Só então Petri percebeu que prendia a respiração. Expirou todo o ar e imediatamente sentiu uma sensação de relaxamento. Uma falha de um desses conectores, por menor que fosse, poderia acabar com a missão, obrigando-os a voltar o mais rápido possível. Seria a última coisa que desejariam. Estavam tão perto.
— Vou tomar um banho — disse Petri, tentando sacudir um pouco da poeira. — a visita aos tubos de exaustão é sempre assim… — e acrescentou, franzindo o lábio superior: — instrutiva!
Azakis sorriu: — Vejo você na ponte de comando.
Petri chamou o módulo e um segundo depois, se foi.

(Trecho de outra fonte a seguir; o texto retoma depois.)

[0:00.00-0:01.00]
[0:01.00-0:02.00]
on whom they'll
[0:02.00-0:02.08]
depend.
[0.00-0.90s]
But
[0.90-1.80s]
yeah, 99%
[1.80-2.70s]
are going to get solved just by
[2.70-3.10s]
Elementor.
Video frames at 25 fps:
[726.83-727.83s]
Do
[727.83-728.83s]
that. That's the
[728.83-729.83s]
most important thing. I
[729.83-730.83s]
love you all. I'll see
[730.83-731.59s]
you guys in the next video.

O sistema central anunciou que a órbita de Júpiter fora superada sem problemas e que eles estavam indo sem impedimento em direção à Terra. Com um leve mas rápido movimento dos olhos para a direita, Azakis pediu ao seu O^OCM mostrar a rota novamente. O ponto azul que se movia na linha vermelha agora tinha se movido um pouco mais para perto da órbita de Marte. A contagem regressiva indicava o tempo estimado de chegada em 58 horas exatas e a velocidade da nave em 3.000 km/s. Estava cada vez mais nervoso. Por outro lado, aquela em que estava viajando era a primeira astronave equipada com os novos motores Bousen, completamente diferente de designs anteriores. Os projetistas afirmavam que seriam capazes de impulsionar a aeronave a uma velocidade perto de um décimo daquela da luz. Ele ainda não se atrevia a ir tão longe. Para o momento, 3.000 km/s pareciam mais do que suficientes para uma viagem inaugural.

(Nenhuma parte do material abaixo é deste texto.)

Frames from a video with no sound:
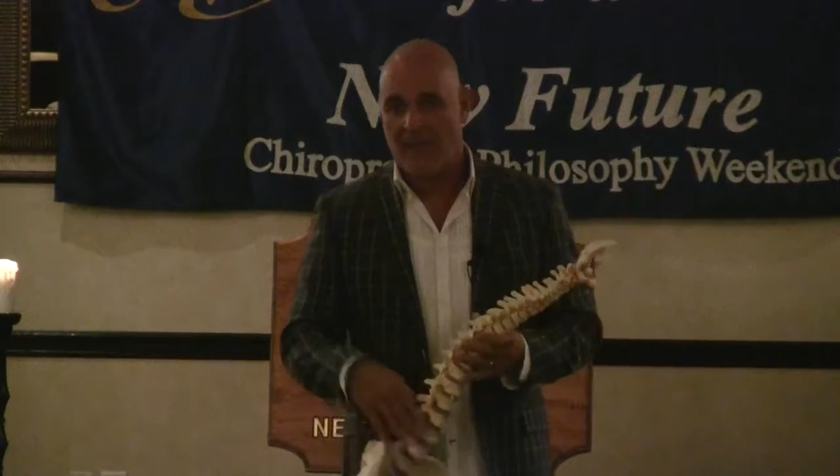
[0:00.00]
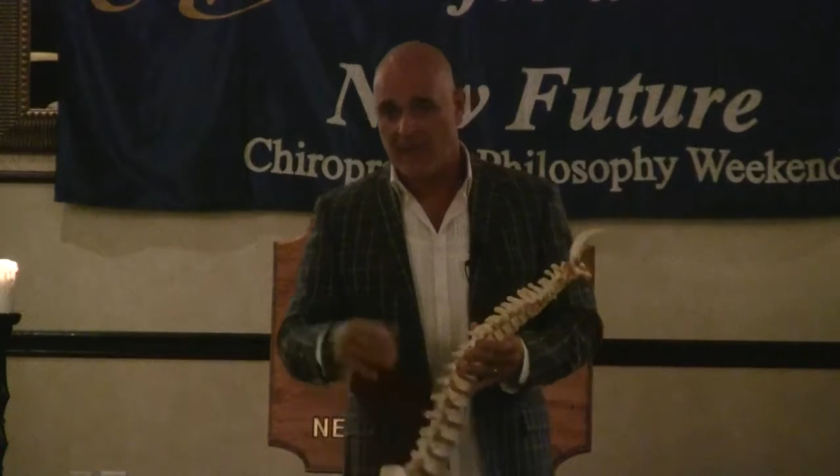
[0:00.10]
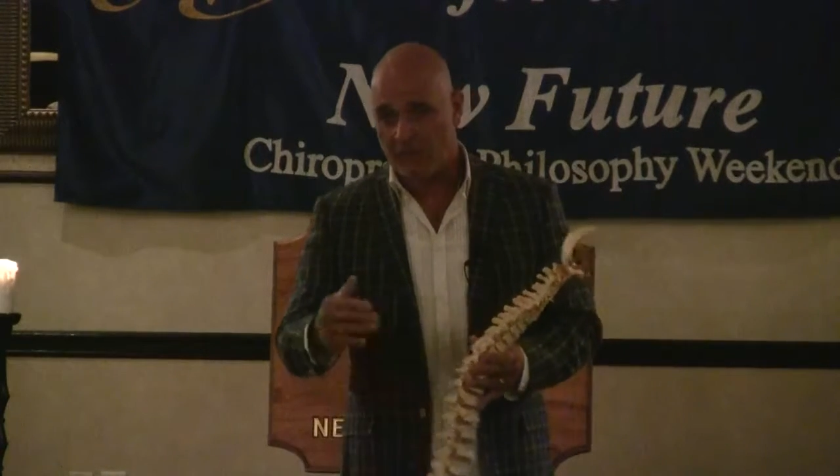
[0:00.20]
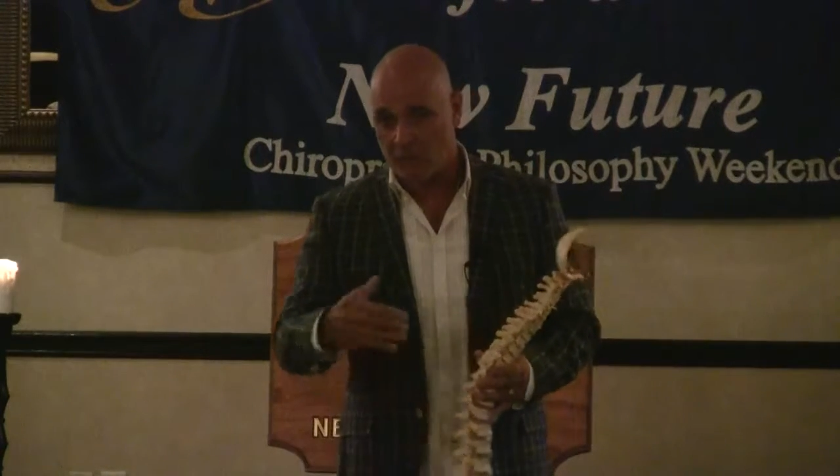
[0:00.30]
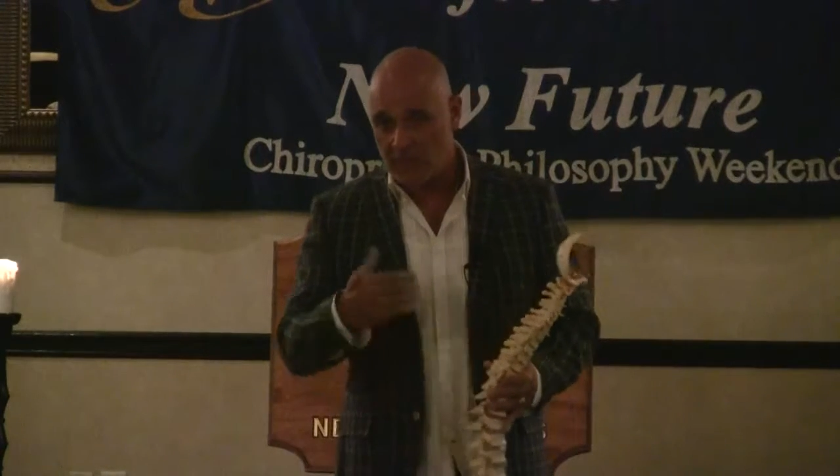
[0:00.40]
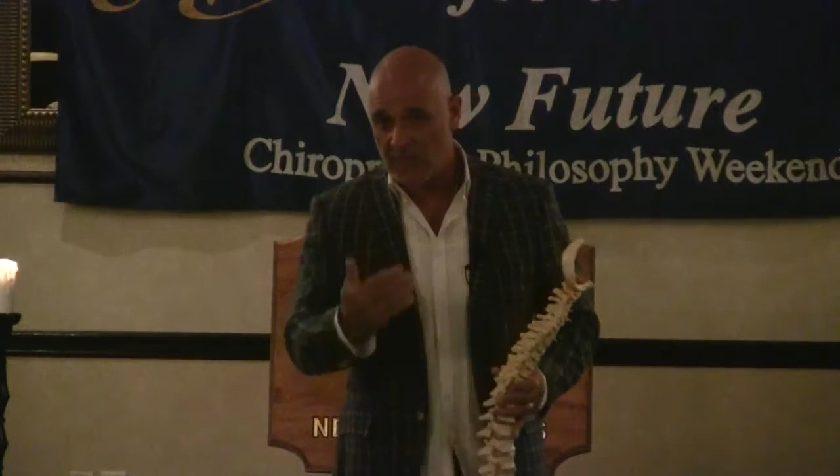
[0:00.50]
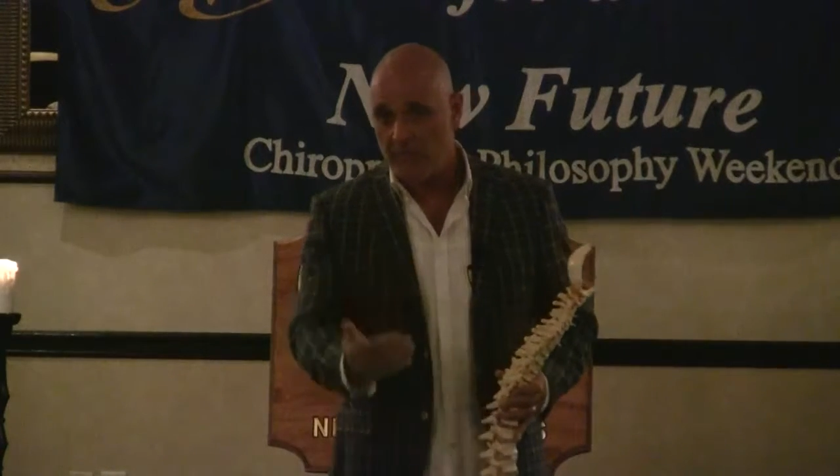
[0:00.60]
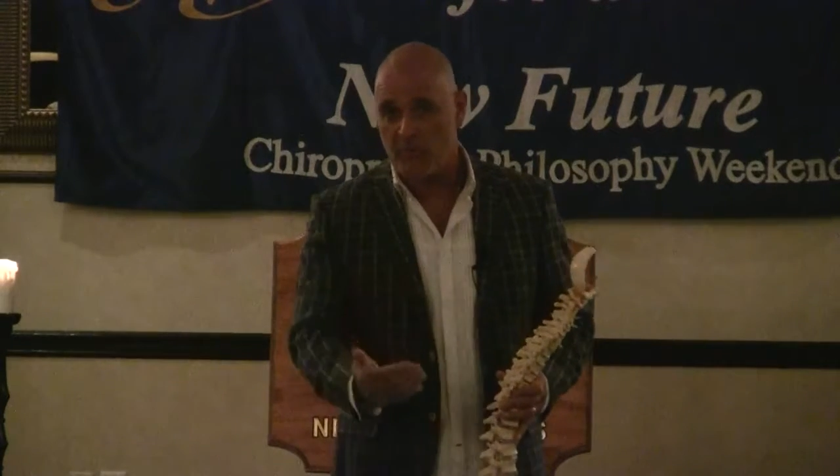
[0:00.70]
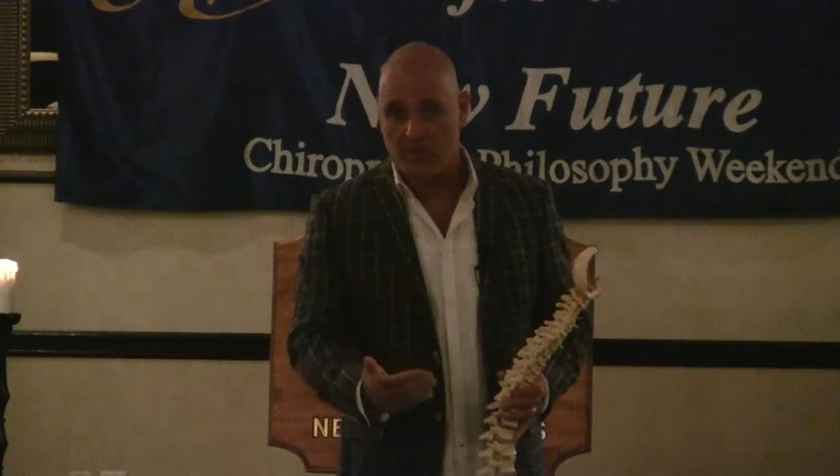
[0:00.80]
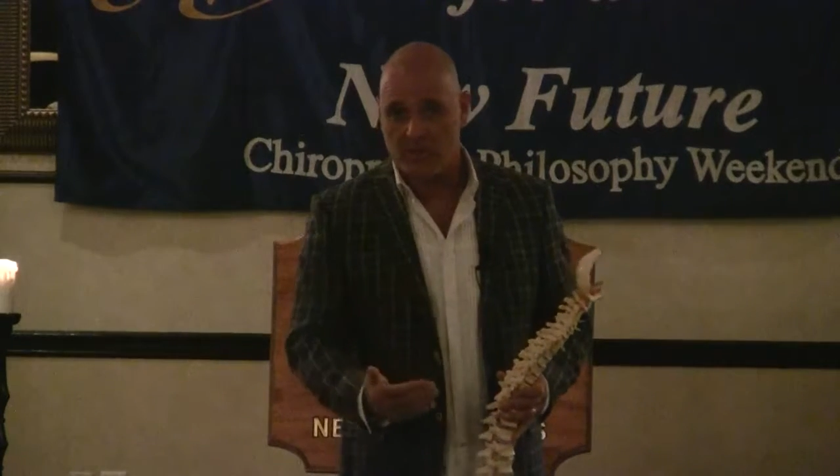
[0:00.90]
as you
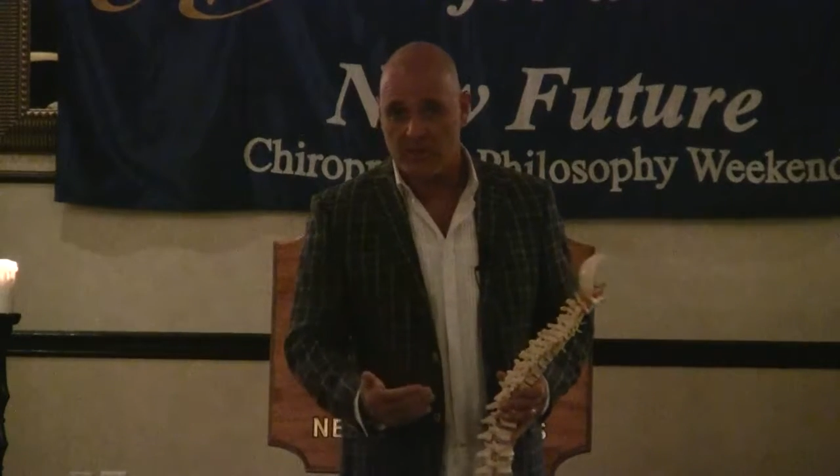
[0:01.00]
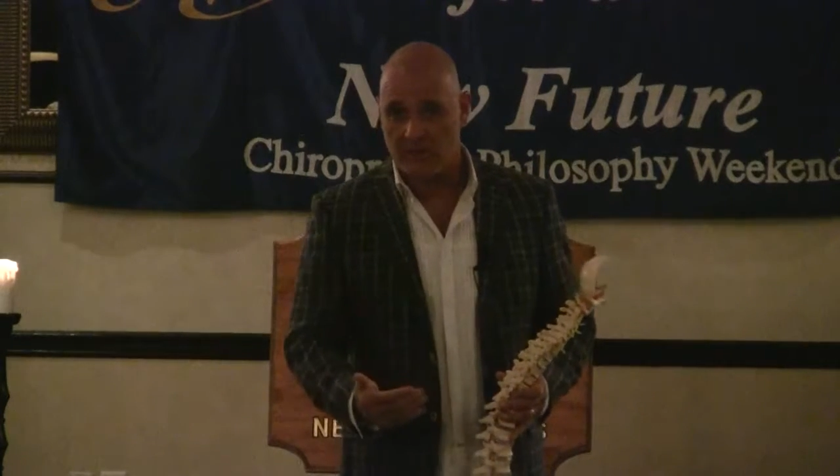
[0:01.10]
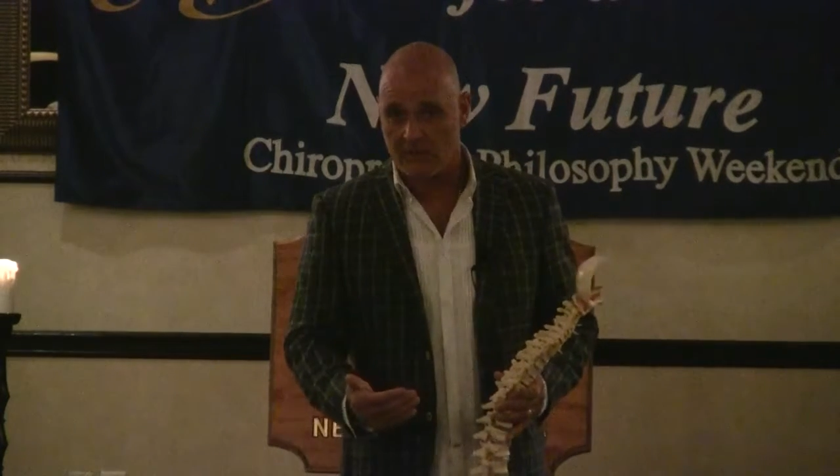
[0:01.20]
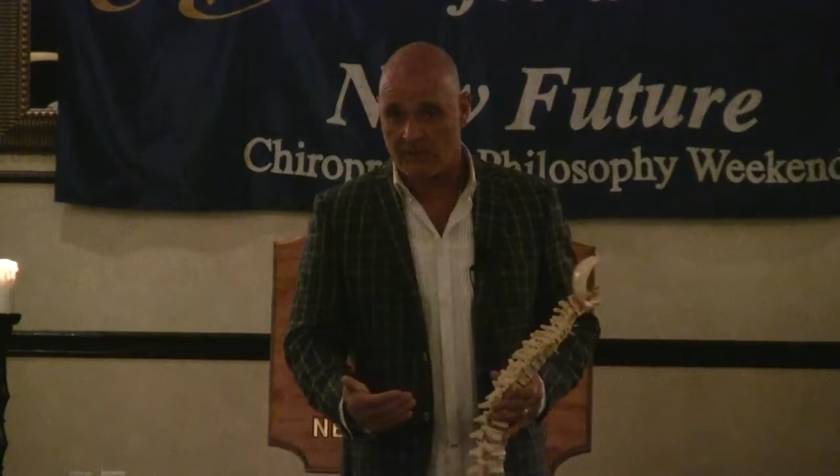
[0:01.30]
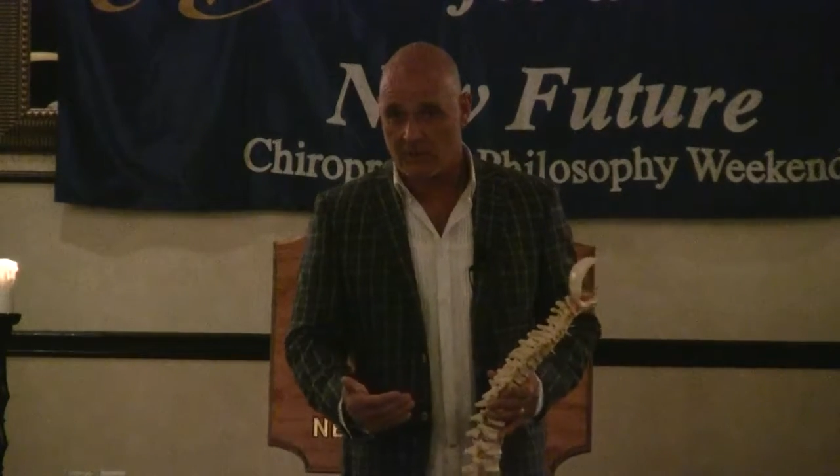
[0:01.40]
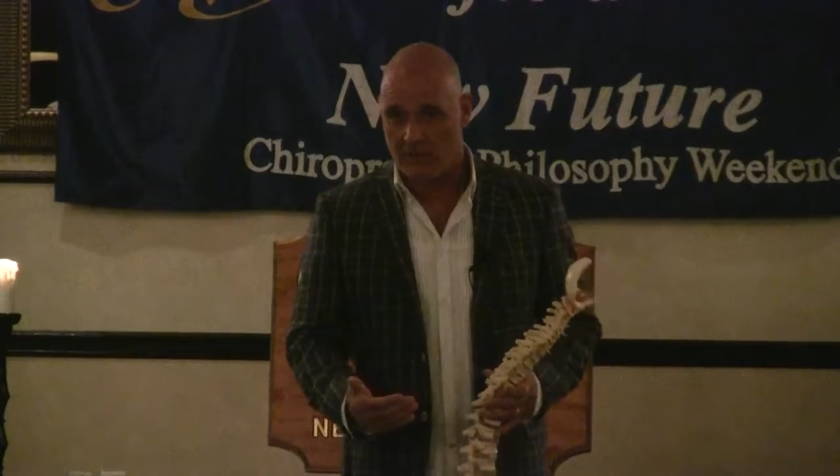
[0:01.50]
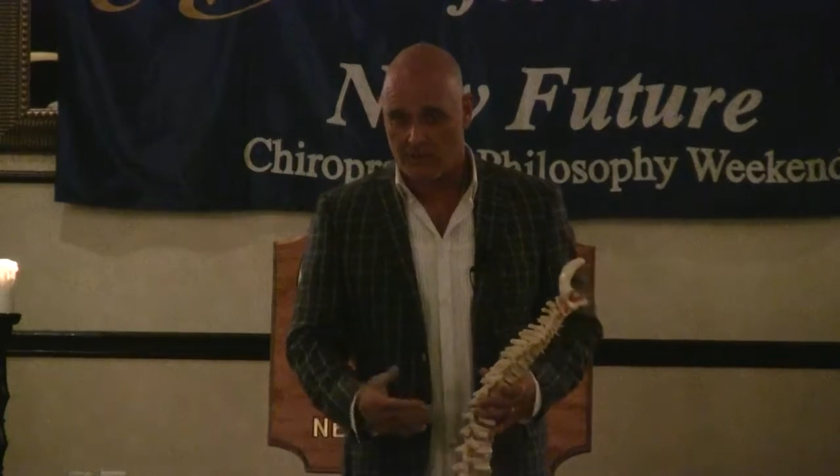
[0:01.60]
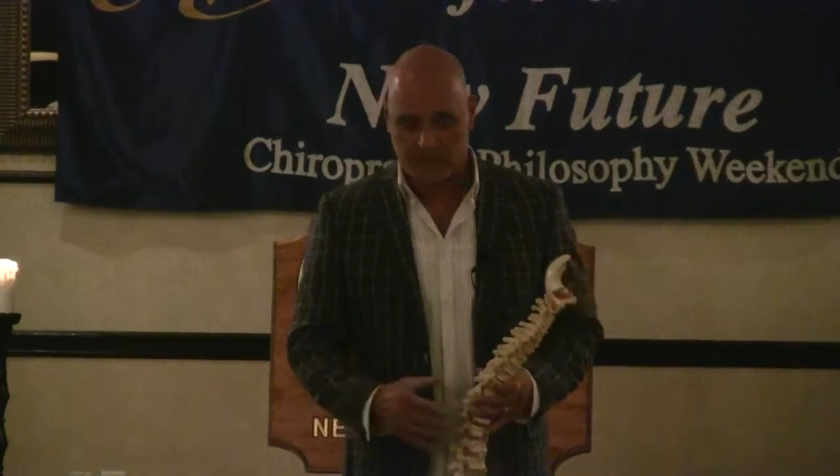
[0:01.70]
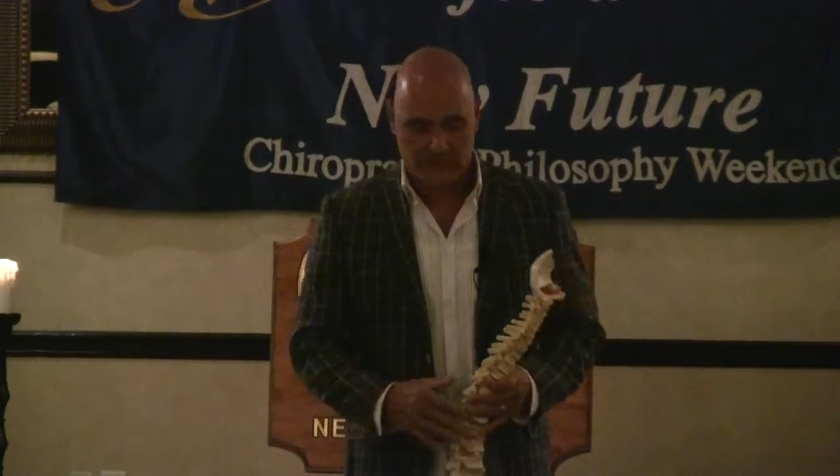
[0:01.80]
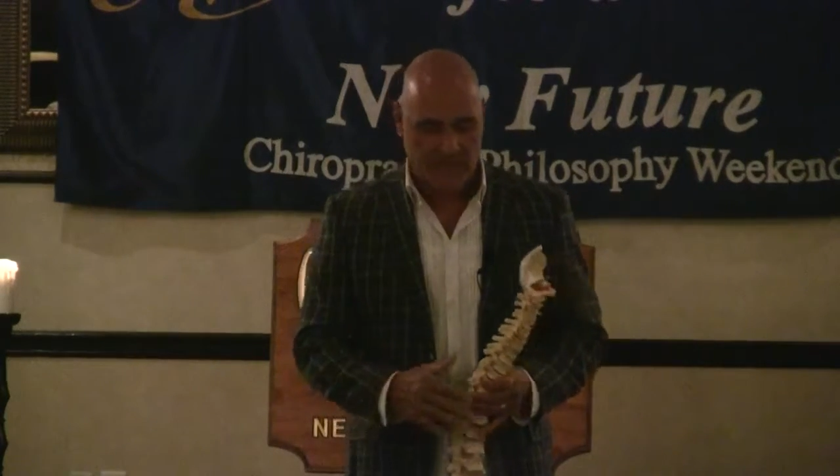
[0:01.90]
keep coming into this
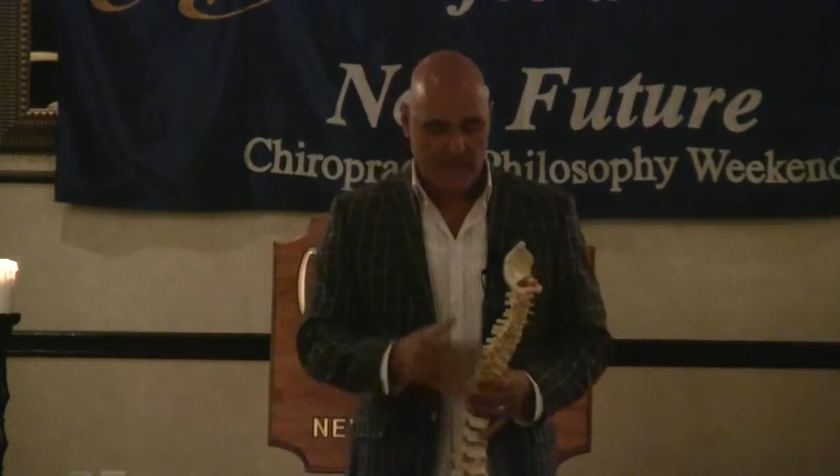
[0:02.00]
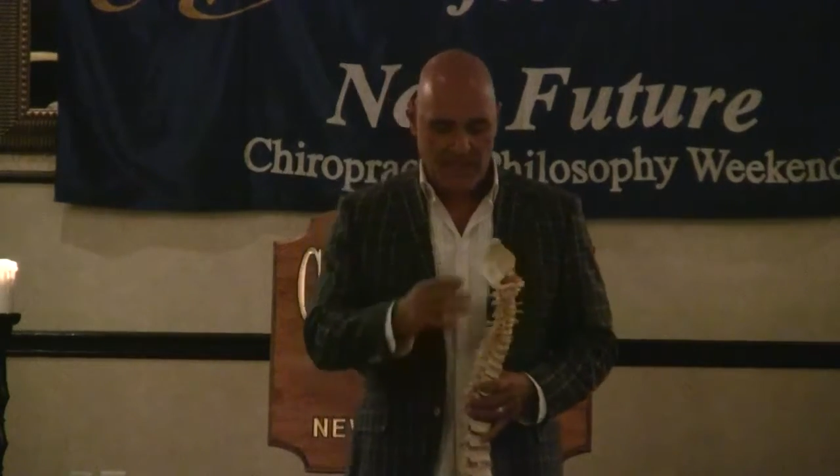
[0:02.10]
office.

Dos cinquenta e seis membros da tripulação que normalmente teriam de ser acomodados a bordo da Theos nessa primeira missão, haviam sido selecionados somente oito, incluindo Petri e Azakis. As razões dadas pelos Anciãos não foram muito exaustivas. Limitaram-se a explicações como, diante da natureza da viagem e do destino, poderiam encontrar muitas dificuldades e que, portanto, seria melhor não colocar mais vidas em risco desnecessário.
Então nós seríamos descartáveis? Que tipo de conversa era essa? Era sempre assim. Quando tinham que arriscar a pele, quem ia na frente? Azakis e Petri.
Afinal de contas, a propensão deles por aventura e também a notável capacidade de resolver situações complicadas resultaram em uma série de vantagens.
Azakis vivia em uma casa enorme, na linda cidade de Saaran, localizada ao sul do continente, que tinha sido usada até recentemente como um depósito pelos artesãos da cidade. Ele, graças às "vantagens", tinha conseguido a posse e a permissão para alterá-la à vontade.
A parede sul havia sido totalmente substituída por um campo de força semelhante ao utilizado na sua nave espacial, de modo a permiti-lhe ver, diretamente da sua inseparável poltrona auto moldável, a maravilhosa baía. Em caso de necessidade, toda a parede podia ser transformada num sistema tridimensional gigante, onde podiam ser exibidas simultaneamente até doze transmissões da Rede. Mais de uma vez, esse sofisticado sistema de controle e gestão lhe tinham permitido obter informações decisivas antecipadas, possibilitando-o assim resolver com sucesso até crises de grande importância. Ele não saberia renunciar.